China is sneezing and Kenya, like the rest of the world, is catching a flu. A number of experts have warned that a slowdown in the Asian country's economy is likely to hurt Kenya’s prospects, including financing of various critical projects as well as production and consumption of certain goods.
China has struggled to recover in the post-pandemic period, with property woes in the world's second-largest economy resulting in the fastest deflation in 15 years.
Deflation is the general decline of the price levels of goods and services.
Experts have warned that Kenya, like many other countries in sub Saharan Africa, is likely to be jolted by this slowdown in the Chinese economy.
“Kenya’s reliance on China for such a significant portion of its bilateral external debt and a key financing source to various infrastructure projects means that any disruption to China’s economic stability or shifts in Chinese appetite for funding infrastructure projects in emerging markets could have an adverse effect on Kenya’s ability to increase bilateral borrowings from the country in the future,” Kenyan authorities say in the prospectus for the new Eurobond.
Kenya is one of the five biggest debtors to China in the region.
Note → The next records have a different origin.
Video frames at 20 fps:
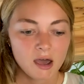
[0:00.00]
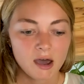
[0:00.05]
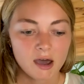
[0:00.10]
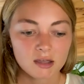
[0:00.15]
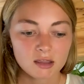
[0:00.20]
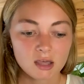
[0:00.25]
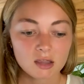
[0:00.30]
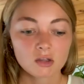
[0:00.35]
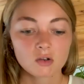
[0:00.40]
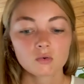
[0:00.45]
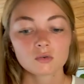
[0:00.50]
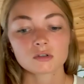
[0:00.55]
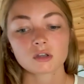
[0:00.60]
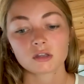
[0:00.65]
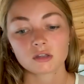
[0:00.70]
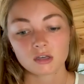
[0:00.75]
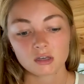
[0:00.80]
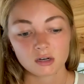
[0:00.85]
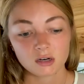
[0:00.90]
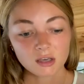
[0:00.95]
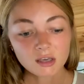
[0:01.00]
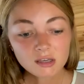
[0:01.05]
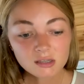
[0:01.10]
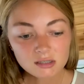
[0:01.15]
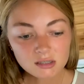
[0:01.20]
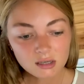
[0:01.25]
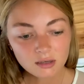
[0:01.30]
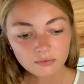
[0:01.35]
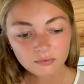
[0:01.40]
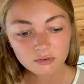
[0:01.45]
And then there was all the
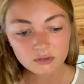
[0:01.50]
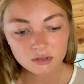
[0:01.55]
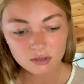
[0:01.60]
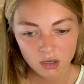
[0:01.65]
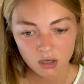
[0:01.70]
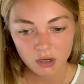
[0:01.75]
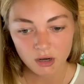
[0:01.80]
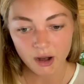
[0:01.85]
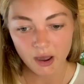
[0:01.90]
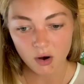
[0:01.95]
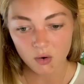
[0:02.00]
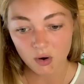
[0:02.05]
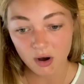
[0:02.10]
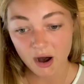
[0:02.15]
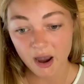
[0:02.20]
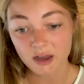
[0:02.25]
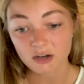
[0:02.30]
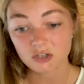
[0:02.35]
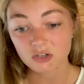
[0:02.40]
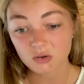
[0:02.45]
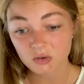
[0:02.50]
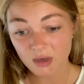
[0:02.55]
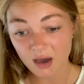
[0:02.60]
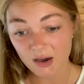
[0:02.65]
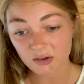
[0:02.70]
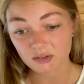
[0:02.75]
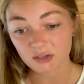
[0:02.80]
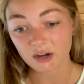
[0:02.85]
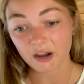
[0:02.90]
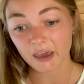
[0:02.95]
adhesives. Now we're at
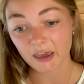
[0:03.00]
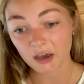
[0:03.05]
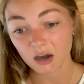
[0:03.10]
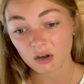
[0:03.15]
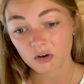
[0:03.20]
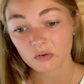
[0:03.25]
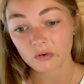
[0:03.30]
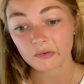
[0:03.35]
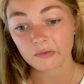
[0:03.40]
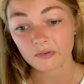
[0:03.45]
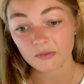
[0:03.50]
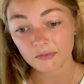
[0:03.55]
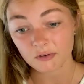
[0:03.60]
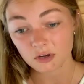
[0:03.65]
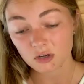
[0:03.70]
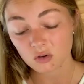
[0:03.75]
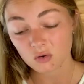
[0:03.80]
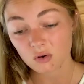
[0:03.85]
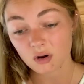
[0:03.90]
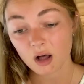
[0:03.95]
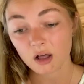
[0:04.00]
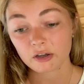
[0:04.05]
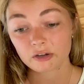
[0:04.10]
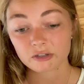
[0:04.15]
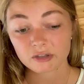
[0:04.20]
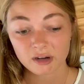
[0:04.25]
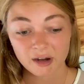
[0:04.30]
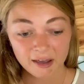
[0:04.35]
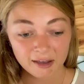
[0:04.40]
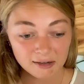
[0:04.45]

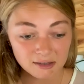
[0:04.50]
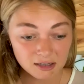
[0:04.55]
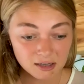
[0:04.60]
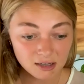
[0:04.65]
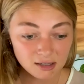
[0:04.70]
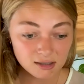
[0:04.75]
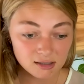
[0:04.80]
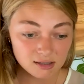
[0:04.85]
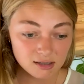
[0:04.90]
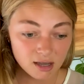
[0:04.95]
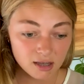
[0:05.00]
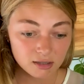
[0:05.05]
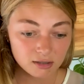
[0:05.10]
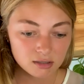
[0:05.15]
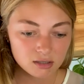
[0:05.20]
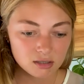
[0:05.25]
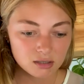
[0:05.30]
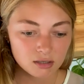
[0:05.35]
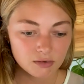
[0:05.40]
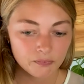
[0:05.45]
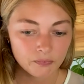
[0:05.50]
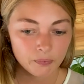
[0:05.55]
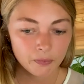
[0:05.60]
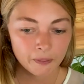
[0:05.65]
$2,852.18.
The Asian country financed and built the Standard Gauge Railway (SGR) at a cost of $5.1 billion (Sh815 billion at current exchange rates).
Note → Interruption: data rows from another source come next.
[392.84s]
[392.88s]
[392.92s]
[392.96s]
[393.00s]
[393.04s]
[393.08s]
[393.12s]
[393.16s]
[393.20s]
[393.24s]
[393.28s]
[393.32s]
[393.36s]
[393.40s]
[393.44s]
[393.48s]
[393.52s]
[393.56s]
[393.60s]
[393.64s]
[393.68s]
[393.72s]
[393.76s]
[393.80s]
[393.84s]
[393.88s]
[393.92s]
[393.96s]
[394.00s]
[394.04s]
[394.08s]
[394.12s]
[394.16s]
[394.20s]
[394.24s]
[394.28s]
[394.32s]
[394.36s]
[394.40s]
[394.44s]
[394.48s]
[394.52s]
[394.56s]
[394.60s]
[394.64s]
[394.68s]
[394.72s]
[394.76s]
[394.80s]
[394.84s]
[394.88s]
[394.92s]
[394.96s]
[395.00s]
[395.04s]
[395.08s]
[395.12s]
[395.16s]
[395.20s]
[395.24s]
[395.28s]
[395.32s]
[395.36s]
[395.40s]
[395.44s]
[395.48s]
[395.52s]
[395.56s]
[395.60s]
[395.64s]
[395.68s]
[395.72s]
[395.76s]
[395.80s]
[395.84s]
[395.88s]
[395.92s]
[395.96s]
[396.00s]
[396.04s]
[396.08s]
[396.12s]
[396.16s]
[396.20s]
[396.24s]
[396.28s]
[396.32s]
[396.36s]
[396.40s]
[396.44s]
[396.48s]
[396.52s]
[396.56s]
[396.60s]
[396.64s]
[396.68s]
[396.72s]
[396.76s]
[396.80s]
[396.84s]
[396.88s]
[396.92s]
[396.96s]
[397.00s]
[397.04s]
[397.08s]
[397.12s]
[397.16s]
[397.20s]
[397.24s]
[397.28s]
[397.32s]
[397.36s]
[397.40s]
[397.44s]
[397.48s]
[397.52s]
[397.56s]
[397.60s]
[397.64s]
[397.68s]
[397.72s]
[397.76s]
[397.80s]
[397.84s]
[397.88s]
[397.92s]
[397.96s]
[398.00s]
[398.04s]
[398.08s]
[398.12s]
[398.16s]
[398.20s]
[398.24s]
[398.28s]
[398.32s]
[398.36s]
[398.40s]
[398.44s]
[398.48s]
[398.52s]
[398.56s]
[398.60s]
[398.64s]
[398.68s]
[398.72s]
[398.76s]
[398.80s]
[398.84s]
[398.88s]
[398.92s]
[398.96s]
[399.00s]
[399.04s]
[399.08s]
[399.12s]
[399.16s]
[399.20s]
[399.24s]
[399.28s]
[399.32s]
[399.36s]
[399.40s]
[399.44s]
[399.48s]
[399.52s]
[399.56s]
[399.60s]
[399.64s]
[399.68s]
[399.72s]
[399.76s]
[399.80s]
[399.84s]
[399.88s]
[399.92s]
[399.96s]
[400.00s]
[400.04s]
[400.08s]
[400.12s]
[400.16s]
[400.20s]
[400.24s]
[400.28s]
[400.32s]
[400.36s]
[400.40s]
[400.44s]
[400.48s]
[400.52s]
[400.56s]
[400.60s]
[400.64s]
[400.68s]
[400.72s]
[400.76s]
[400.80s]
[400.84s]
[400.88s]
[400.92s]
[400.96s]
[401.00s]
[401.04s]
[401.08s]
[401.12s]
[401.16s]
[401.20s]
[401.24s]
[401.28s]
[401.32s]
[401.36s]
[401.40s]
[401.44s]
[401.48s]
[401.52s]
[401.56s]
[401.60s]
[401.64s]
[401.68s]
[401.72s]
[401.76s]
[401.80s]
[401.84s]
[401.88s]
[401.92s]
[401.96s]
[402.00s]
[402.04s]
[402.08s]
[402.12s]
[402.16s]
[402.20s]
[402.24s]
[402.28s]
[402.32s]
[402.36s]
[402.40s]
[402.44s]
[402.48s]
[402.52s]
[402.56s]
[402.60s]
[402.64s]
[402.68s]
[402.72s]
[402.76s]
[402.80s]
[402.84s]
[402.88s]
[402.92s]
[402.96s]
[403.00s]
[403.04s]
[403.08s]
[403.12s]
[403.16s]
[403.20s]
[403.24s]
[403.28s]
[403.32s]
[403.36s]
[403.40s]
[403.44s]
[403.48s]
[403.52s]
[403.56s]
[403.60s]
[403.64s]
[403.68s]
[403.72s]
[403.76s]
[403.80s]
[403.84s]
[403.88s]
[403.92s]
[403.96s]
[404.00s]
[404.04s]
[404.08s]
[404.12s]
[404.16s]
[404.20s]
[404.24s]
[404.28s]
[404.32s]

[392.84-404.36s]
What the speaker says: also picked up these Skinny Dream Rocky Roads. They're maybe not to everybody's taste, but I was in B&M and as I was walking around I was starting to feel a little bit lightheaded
Phase one of the SGR runs for 609 kilometres from Mombasa to Nairobi, while Phase 2(A) runs from Nairobi to Naivasha. The prospectus disclosed that the government has already signed the commercial contract for construction of Phase 2(B) of the SGR –from Naivasha to Malaba— and is awaiting funding.
But with the slowdown in the Chinese economy, which comes at a time when the Chinese government has already started cutting back on financing the big ticket projects in sub-Saharan Africa, Kenya will have to find other financiers for its infrastructural needs.
An analytical note written by four officials of the International Monetary Fund (IMF) reckons that a lot of projects in sub-Saharan Africa are likely to be put on ice as China tries to re-orient its external financing amid accusations of saddling African countries with expensive loans.
"The ripple effects of China's slowing economy extend to sovereign lending to sub-Saharan Africa, which fell below $1 billion last year —the lowest level in nearly two decades. The cutback marks a shift away from big ticket infrastructure financing, as several African countries struggle with escalating public debt," said the IMF.
Although Kenya is yet to receive significant fresh funding from Beijing in the last five years, the administration of President William Ruto has been courting Chinese firms trying to interest them in various public private partnership (PPP) projects. The IMF analytical note estimates that one percentage point decline in China’s growth rate could reduce average growth in sub-Saharan Africa by about 0.25 percentage points within a year.
The decline is even steeper for oil-exporters to China such as Angola and Nigeria, with the IMF computing the possible loss at 0.5 percentage points on average.
A slowdown in the Chinese economy will also affect production and consumption of critical goods in the country.
Kenya does not only import finished manufactured goods such as smartphones and television sets from China, but it also buys inputs and raw materials such as fertilisers, iron from the Asian country.
China might not be a major source of tourists, but the number of visitors trooping to Kenya for business and leisure had been increasing until the Covid-19 pandemic and the numbers reduced to a trickle.
China is also the largest buyer of Kenya’s titanium paying close to $100 million (Sh16 billion) for this resource per year.
China has also turned into a lucrative export market for avocado. In the 11 months to November last year, Kenya exported avocado valued at Sh1.1 billion to China, a new market.